The average American is inundated with hundreds of voices every day. Politicians. Talking heads. Entertainment stars. Teachers. Students. The list could go on.

But while there are multiple voices, many of the big ones seem to give a similar message concerning politics, culture, and education. Especially education.

Just what is this education message? It often includes suggestions of more money, more hours in a school day, and the incorporation of children into the school system at ever earlier ages, largely through Pre-K education.

But sometimes the average citizen doesn’t buy the talking points of the many voices he or she hears. One of these appears to be a lady named Marie Sterling.

Sterling recently wrote a basic letter to the editor of The Pioneer Press, one of the largest newspapers in the Minneapolis-St. Paul area. She called into question the commonly touted idea that preschool education is necessary because “only half of children enter kindergarten fully ready.” She then went on to ask some particularly pointed questions:

“When did it become the responsibility of the government schools to make sure that 5-year-olds were ready for kindergarten? Shouldn’t that be the responsibility of the child’s parents? And would the state stop at requiring a child of 4 to attend, or would the next step be to require those age 3 to attend?”

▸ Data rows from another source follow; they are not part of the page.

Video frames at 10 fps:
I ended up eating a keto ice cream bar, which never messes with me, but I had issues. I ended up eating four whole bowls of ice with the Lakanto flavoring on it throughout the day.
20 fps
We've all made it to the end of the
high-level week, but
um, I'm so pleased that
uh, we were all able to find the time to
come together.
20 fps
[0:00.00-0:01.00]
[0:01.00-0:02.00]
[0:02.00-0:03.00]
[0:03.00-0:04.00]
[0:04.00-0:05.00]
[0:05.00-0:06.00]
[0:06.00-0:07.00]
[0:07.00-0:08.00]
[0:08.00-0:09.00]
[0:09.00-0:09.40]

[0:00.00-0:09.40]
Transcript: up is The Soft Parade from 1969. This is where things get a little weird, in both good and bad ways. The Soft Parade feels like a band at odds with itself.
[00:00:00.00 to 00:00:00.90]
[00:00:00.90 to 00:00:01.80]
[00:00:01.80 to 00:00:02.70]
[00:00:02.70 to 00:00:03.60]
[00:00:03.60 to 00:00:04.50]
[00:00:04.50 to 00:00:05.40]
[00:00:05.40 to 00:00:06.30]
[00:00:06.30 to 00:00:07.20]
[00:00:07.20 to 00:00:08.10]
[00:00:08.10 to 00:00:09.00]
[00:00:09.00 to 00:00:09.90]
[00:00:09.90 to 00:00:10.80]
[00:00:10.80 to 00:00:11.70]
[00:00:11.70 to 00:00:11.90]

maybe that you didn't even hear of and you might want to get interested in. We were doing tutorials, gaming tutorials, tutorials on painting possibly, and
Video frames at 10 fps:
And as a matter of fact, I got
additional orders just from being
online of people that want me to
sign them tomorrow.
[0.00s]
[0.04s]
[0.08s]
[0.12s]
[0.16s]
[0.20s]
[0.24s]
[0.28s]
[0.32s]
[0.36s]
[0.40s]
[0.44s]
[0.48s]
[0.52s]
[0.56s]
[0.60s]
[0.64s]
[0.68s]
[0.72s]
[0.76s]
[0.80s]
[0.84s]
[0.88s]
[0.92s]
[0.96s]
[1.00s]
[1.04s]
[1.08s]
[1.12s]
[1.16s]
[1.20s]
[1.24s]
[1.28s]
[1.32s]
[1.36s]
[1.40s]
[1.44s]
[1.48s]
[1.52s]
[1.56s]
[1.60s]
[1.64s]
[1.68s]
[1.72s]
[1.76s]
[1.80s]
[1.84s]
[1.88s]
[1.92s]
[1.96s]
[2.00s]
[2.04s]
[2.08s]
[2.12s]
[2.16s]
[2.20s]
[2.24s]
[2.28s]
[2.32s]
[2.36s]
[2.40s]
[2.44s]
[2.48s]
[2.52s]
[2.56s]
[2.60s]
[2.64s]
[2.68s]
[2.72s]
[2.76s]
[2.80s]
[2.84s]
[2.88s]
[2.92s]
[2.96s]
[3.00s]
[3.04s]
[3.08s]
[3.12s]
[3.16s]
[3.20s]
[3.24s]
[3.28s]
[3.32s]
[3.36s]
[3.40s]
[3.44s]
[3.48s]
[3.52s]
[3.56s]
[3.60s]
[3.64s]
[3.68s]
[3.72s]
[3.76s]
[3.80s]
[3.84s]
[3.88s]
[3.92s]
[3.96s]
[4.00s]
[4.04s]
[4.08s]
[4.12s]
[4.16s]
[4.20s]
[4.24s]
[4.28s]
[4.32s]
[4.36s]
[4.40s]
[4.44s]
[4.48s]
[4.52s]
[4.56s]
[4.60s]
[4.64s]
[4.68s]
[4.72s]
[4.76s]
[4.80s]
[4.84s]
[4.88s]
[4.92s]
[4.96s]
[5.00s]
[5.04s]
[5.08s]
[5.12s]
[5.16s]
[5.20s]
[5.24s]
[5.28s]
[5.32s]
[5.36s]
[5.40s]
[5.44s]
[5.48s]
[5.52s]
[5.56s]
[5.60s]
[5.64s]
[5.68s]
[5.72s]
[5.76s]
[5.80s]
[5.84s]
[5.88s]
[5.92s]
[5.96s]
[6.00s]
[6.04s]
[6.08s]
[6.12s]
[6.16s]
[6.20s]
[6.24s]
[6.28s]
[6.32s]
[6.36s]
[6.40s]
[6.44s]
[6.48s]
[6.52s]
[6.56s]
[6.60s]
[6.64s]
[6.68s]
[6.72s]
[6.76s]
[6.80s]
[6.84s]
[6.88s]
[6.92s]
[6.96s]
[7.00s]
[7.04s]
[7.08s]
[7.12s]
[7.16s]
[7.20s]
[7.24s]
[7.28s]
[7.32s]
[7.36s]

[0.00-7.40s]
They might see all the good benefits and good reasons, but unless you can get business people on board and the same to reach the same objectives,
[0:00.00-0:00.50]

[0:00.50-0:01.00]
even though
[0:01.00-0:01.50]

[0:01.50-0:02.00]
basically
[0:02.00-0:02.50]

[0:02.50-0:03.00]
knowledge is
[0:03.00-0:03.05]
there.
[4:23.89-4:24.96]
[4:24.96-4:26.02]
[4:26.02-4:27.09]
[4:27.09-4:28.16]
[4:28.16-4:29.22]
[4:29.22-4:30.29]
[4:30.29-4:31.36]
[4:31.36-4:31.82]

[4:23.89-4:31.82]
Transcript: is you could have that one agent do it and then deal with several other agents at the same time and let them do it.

She then went on to make several hard-hitting statements:

“Unfortunately in today’s world, many parents have unwittingly handed over too much of their parental obligations to the schools. More should be done to allow families to be a family. Teachers should be allowed to teach academics with support from the students’ parents, not raise the children.”

She makes an interesting point. Whether intentional or not, it seems that parents are increasingly treated as inept individuals who know next to nothing compared to the experts in the media and education system.

But is such an attitude more detrimental to children than helpful? Former teacher of the year John Taylor Gatto thought so. In his book, Dumbing Us Down, Gatto notes the increasing pressure to keep kids under the watchful supervision and instruction of schools for as much time as possible. But this move is problematic for the following reasons:

“Yet it appears to me as a schoolteacher that schools are already a major cause of weak families and weak communities. They separate parents and children from vital interaction with each other and from true curiosity about each other’s lives. Schools stifle family originality by appropriating the critical time needed for any sound idea of family to develop – then they blame the family for its failure to be a family. It’s like a malicious person lifting a photograph from the developing chemicals too early, and then pronouncing the photographer incompetent.

Such words are painful… but are they true? Is the education system trying to replace the core unit it desperately needs to back it up? And will such an agenda eventually break down the children that the system wants to help move forward?